A conclusione dei suddetti interventi didattici, di norma entro il 31 agosto dell’anno scolastico di

riferimento, salvo particolari esigenze organizzative delle istituzioni scolastiche, e comunque non

oltre la data di inizio delle lezioni dell’anno scolastico successivo, il Consiglio di classe, in sede di

integrazione dello scrutinio finale, procede alla verifica dei risultati conseguiti e alla formulazione

del giudizio definitivo che, in caso di esito positivo, comporta l’ammissione dell’alunno alla

frequenza della classe successiva.

Art 7

Nei confronti degli studenti valutati positivamente in sede di verifica finale al termine del

terz’ultimo e penultimo anno di corso, il Consiglio di classe procede altresì all’attribuzione del

punteggio di credito scolastico.

Art. 8

Per i candidati agli esami di Stato, a conclusione dell’anno scolastico 2007/2008, continuano ad

applicarsi - relativamente ai debiti formativi e all’attribuzione del punteggio per il credito

scolastico, ai sensi dell’art. 3, comma 1, della legge 11 gennaio 2007, n. 1 - le disposizioni vigenti

alla data di entrata in vigore della medesima legge n. 1/2007.

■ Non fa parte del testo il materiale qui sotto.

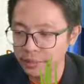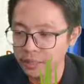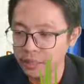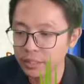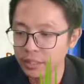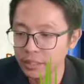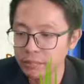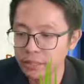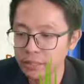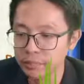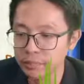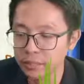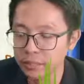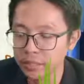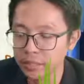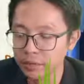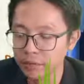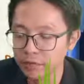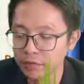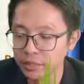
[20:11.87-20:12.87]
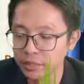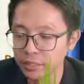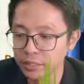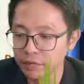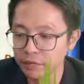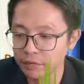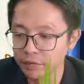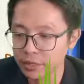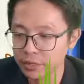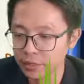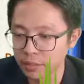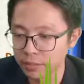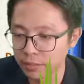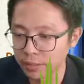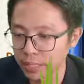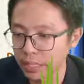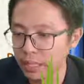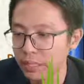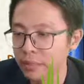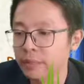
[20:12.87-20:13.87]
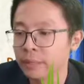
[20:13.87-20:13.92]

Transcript: image become further and further away.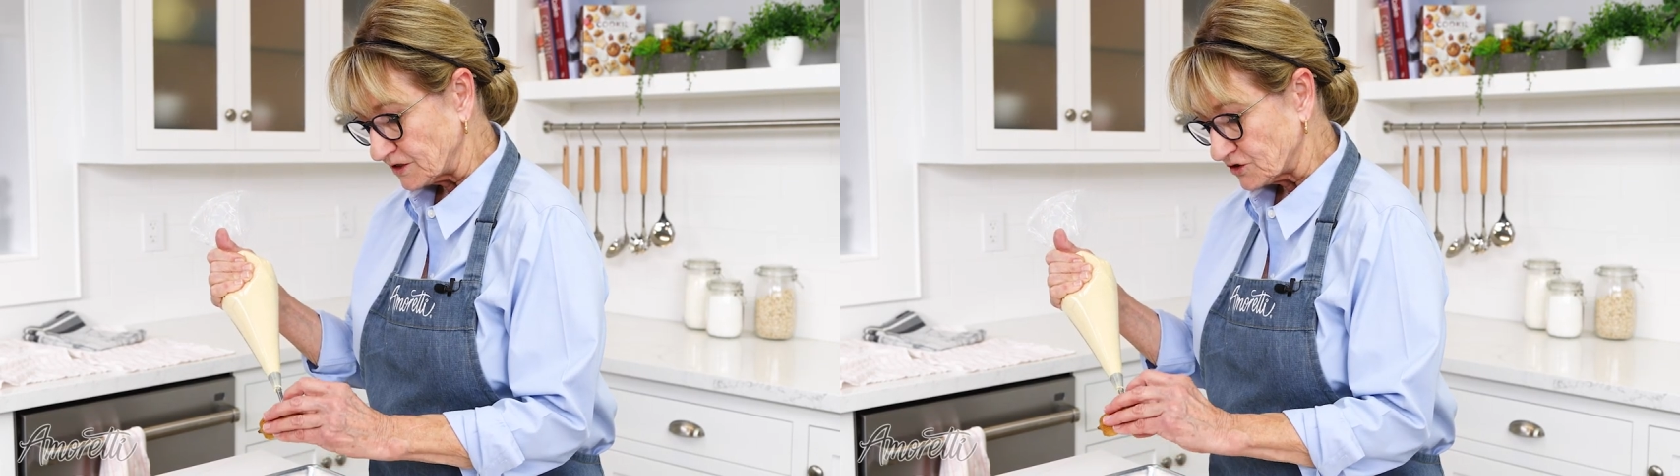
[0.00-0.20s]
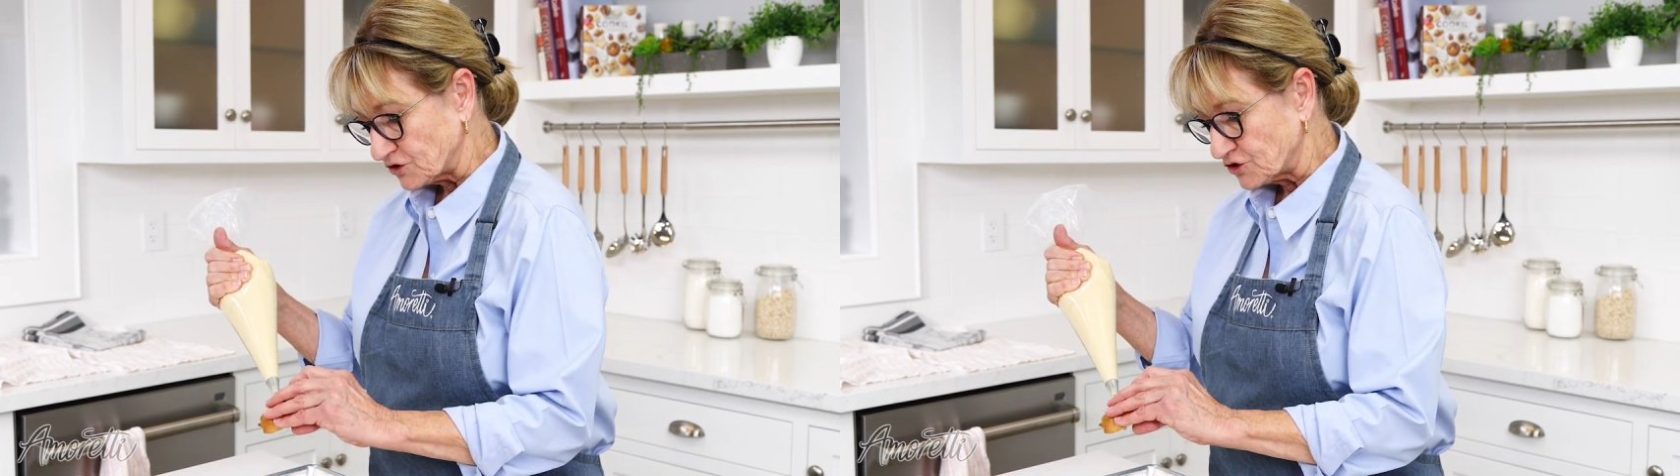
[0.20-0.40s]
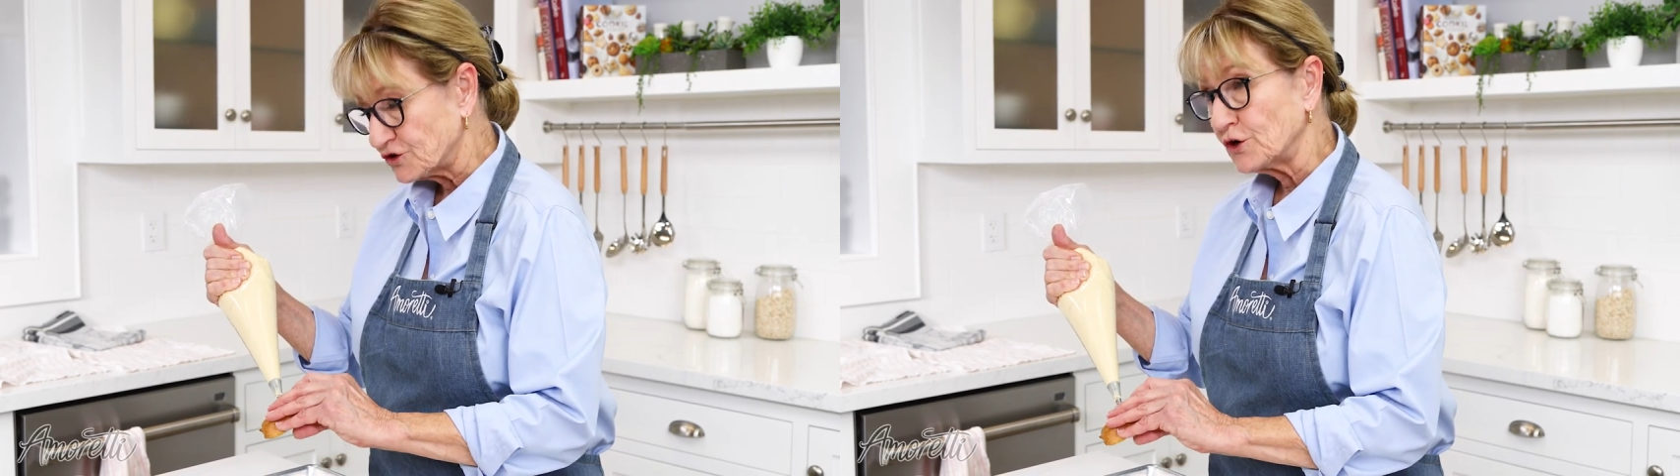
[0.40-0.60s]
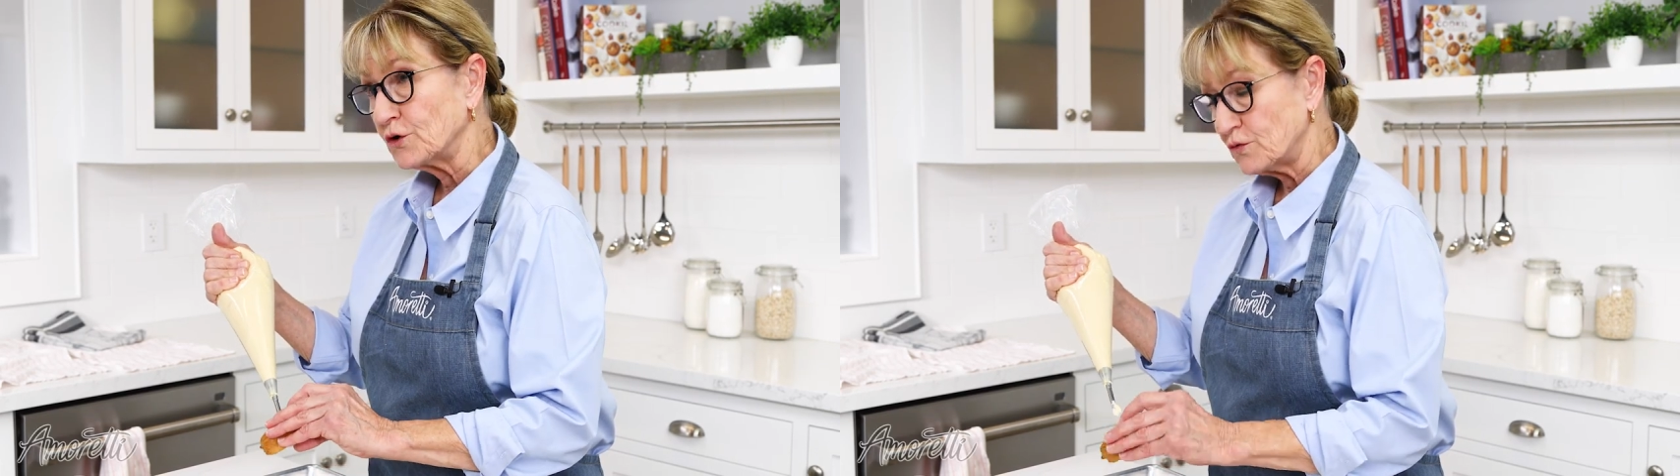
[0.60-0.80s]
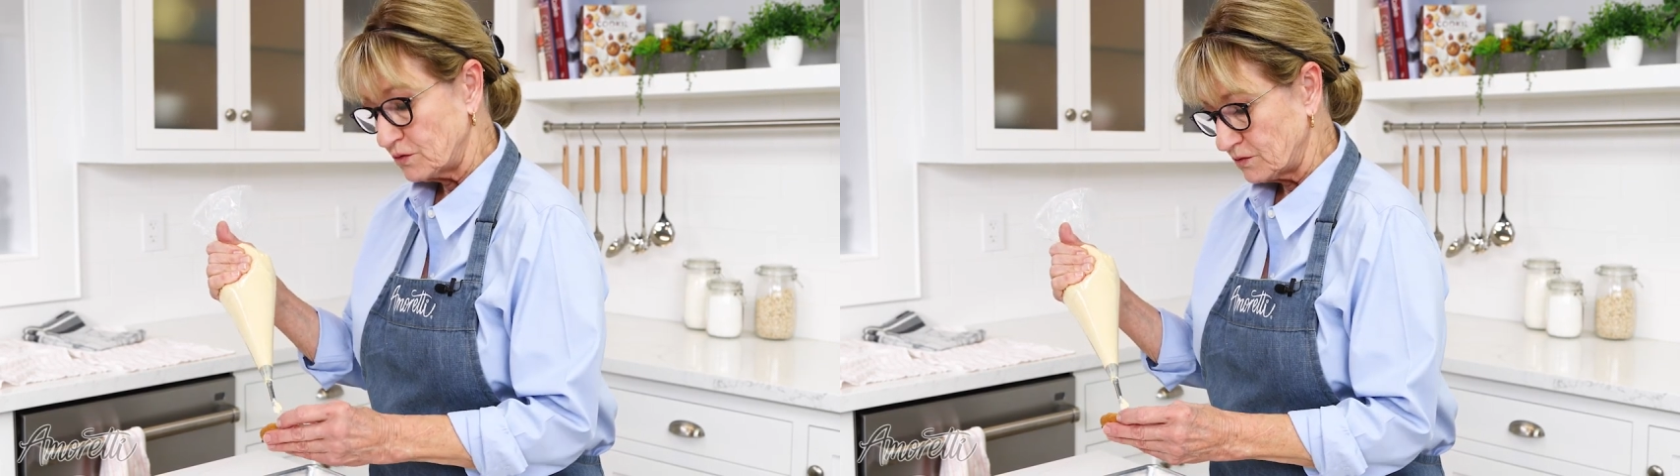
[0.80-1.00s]
doesn't
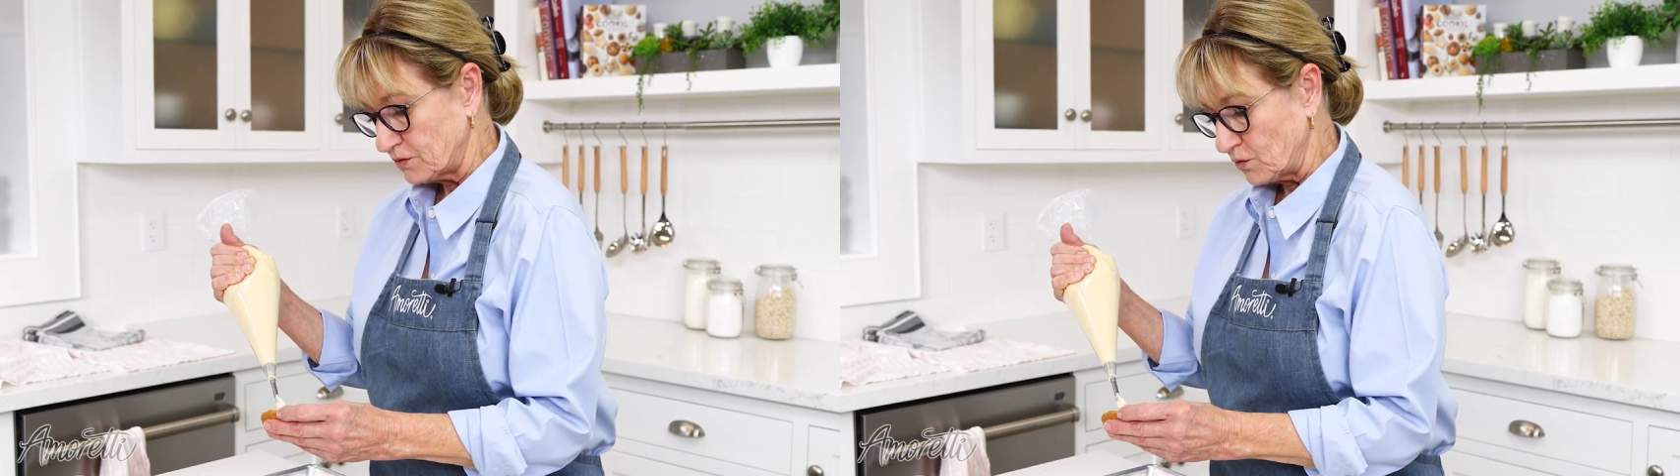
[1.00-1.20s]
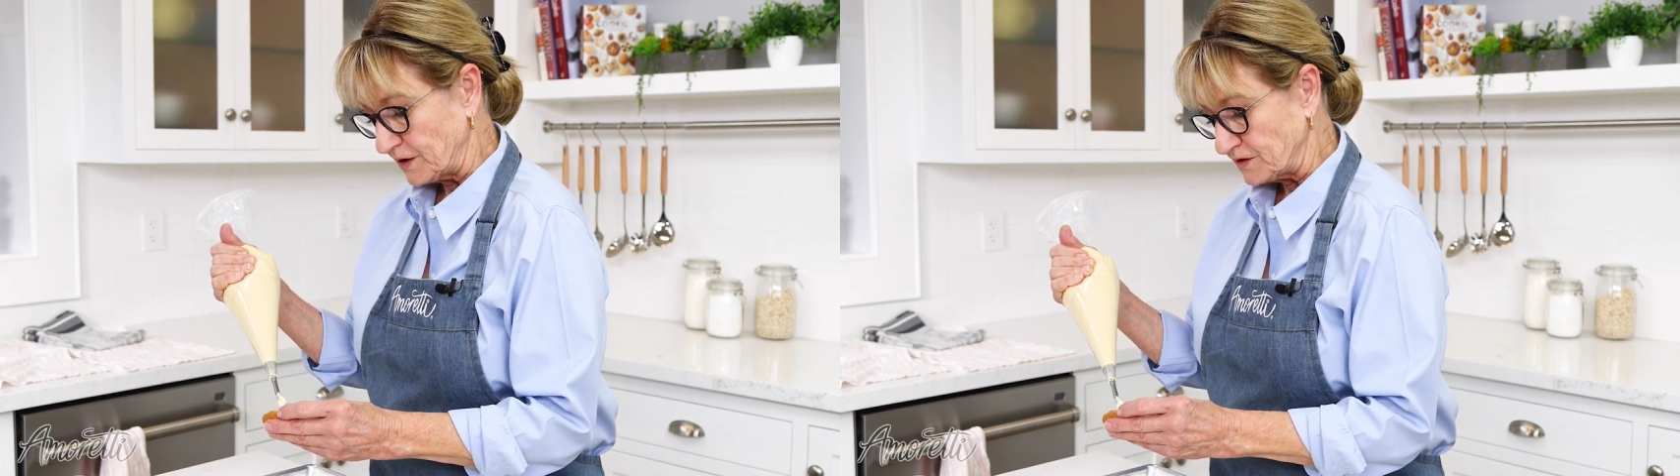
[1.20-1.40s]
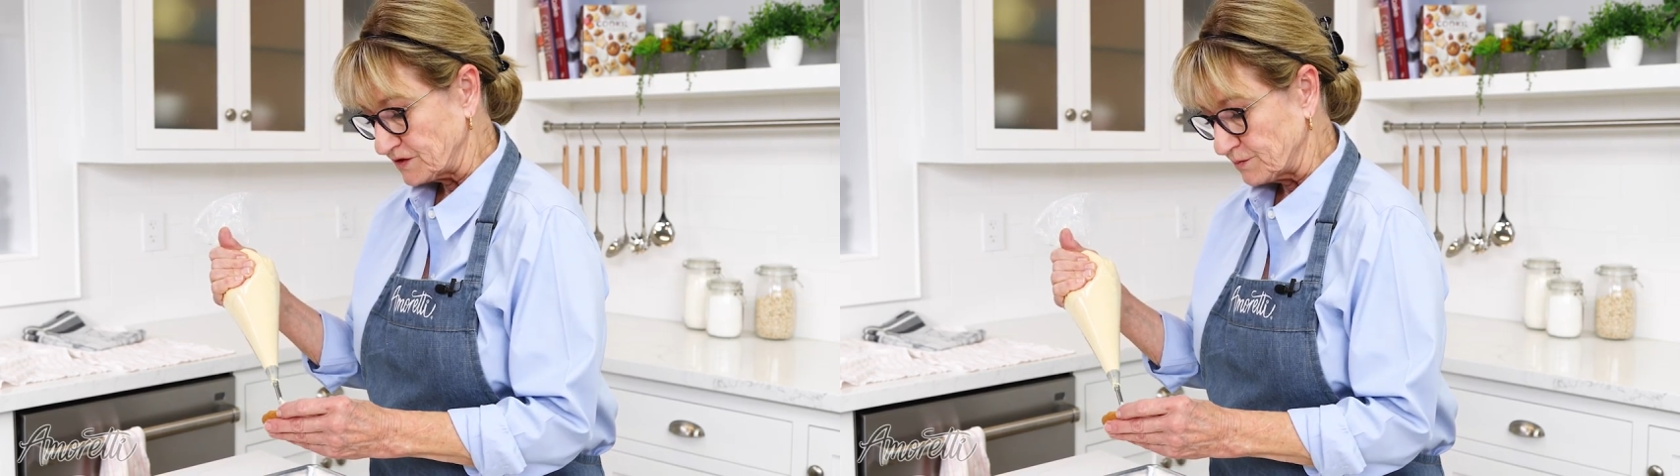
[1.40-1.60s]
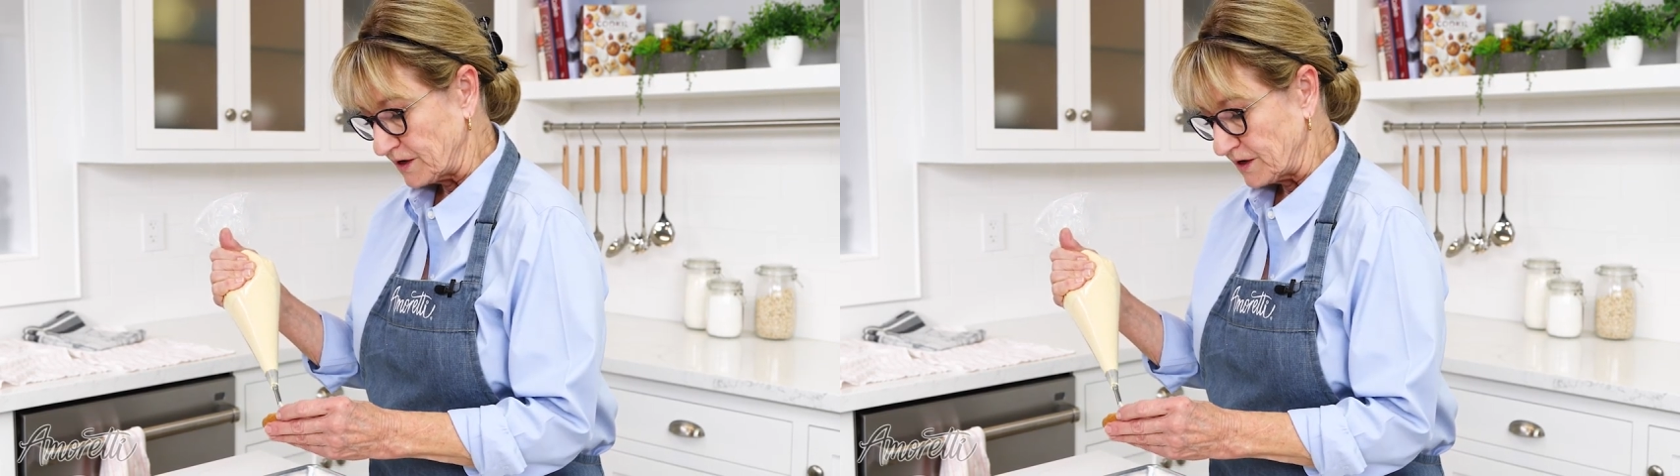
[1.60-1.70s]
show quite as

A decorrere dall’anno scolastico 2008-2009, per gli studenti dell’ultimo anno di corso che nello

scrutinio del primo trimestre o del primo quadrimestre presentino insufficienze in una o più

discipline, il Consiglio di classe predispone iniziative di sostegno e relative verifiche, da svolgersi

entro il termine delle lezioni, al fine di porre gli studenti predetti nella condizione di conseguire una

valutazione complessivamente positiva in sede di scrutinio di ammissione all’esame di Stato.

Art. 9

Il piano dell’offerta formativa di ciascuna istituzione scolastica definisce le modalità di recupero e

di verifica dell’avvenuto saldo dei debiti formativi, sulla base di criteri generali stabiliti con

Ordinanza del Ministro della Pubblica istruzione.

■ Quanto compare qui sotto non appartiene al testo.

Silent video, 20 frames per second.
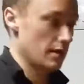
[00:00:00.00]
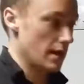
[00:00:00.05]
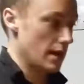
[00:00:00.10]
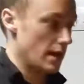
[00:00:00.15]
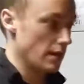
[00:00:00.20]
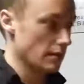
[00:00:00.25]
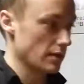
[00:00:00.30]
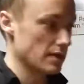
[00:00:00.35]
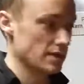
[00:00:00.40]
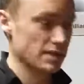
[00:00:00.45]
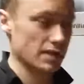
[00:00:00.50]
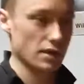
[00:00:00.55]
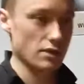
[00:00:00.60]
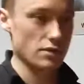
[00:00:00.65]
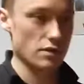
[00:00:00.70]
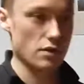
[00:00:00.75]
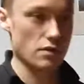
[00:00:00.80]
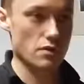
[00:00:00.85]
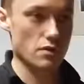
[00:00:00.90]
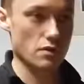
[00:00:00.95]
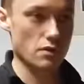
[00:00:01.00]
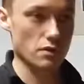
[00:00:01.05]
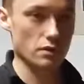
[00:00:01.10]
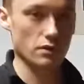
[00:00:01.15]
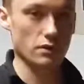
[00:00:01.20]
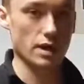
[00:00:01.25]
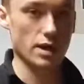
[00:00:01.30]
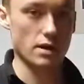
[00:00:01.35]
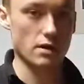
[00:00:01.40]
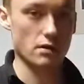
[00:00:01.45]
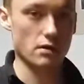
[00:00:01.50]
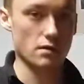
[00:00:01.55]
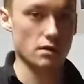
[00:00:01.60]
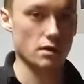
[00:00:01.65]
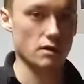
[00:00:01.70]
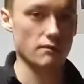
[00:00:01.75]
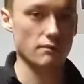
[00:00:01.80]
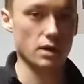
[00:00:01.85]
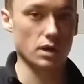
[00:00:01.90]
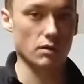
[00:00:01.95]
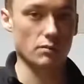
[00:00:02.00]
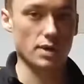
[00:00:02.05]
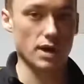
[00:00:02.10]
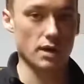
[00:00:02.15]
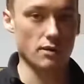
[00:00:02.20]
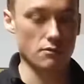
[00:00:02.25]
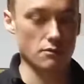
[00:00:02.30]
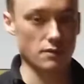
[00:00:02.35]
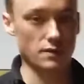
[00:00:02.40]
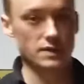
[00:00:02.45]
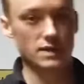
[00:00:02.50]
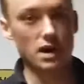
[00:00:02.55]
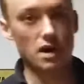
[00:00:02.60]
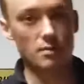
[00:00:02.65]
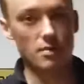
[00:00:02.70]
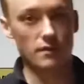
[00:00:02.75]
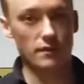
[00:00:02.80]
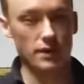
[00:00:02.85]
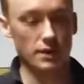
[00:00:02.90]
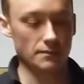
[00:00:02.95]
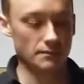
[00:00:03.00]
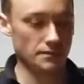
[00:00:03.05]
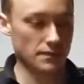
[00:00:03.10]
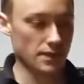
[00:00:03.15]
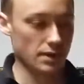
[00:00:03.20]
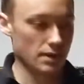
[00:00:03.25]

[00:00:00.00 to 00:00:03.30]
and lays down another layer of metal powder on top of it,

Le relative modifiche del piano dell’offerta formativa per l’anno scolastico 2007/2008 sono

effettuate entro il 31 dicembre 2007 e comunicate alle famiglie.

Art. 10

I criteri per la utilizzazione del personale docente e non docente da impiegare nelle attività di

recupero e le modalità di attribuzione dei relativi compensi sono definiti in sede di contrattazione

nell’ambito delle risorse specificamente dedicate agli interventi di recupero didattici ed educativi

confluite nel fondo di istituto delle singole istituzioni scolastiche, e delle ulteriori risorse che

verranno destinate alle medesime istituzioni scolastiche a carico del capitolo 1287 del Bilancio del

Ministero della Pubblica Istruzione per l’anno finanziario 2007 e seguenti.

Art. 11

Il presente Decreto è trasmesso alla Corte dei Conti per la registrazione ai sensi dell’art. 3, comma

1, lettera b), della legge 14 gennaio 1994 n. 20.